Course Description and Outline

The course presents theory and applications for some important statistical learning (supervised and unsupervised) techniques such as linear and logistic regression, classification and regression trees, random forests and lasso regularization. The course is structured as follows:

  1. Linear Models
  2. Classification
  3. Resampling Methods
  4. Model Selection and Regularization
  5. Tree-Based Methods
  6. Unsupervised Learning

R statistical programming will be used throughout the course. The course is largely based on the textbook “An Introduction to Statistical Learning” by James, G., Witten, D., Hastie, T., and Tibshirani, R. A solid understanding of statistics and econometrics is a prerequisite for this course.

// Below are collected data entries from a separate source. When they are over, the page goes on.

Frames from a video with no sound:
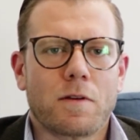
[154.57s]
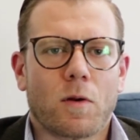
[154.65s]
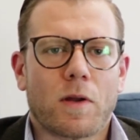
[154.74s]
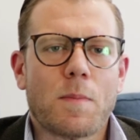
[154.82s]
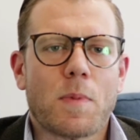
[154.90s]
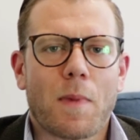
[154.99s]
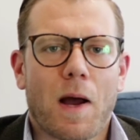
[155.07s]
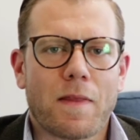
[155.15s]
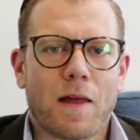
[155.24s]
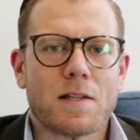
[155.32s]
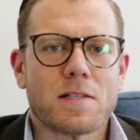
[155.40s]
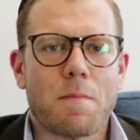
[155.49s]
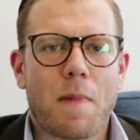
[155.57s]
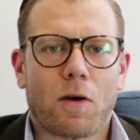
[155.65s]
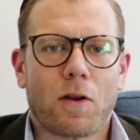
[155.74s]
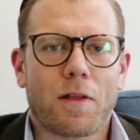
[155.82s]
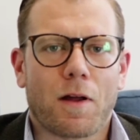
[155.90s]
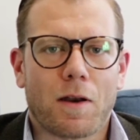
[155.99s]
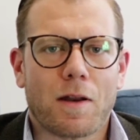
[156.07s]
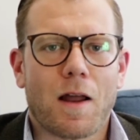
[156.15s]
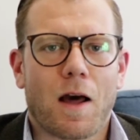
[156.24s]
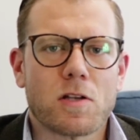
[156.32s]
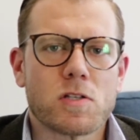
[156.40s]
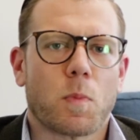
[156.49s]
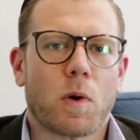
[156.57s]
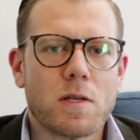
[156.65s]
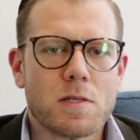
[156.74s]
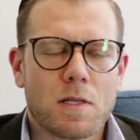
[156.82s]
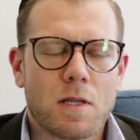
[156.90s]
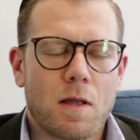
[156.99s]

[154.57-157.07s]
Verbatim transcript: you know, keep in mind that it's a marathon and not a sprint.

Course Materials and Time Schedule

The course material is provided via ILIAS. You have to register for the course via Zeus and will be automatically added to the ILIAS folder.

Thursday 17:00 - 18:30 F 420
Friday 10:00 - 11:30 D 432

The lecture takes place on Thursdays. On Fridays, we work on empirical applications in R. You should bring your laptop!

Prerequisites

Econometrics I (required)

Advanced Econometrics (desirable)

Introductory Literature

An Introduction to Statistical Learning with Applications in R, G. James, D. Witten, T. Hastie and R. Tibshirani, 2nd ed, Springer, 2021

The Elements of Statistical Learning, T. Hastie, R. Tibshirani and J. Friedman, 2nd ed, Springer, 2009

Grading

The grading is based on a presentation of programming exercises (20%) and a final exam (80%).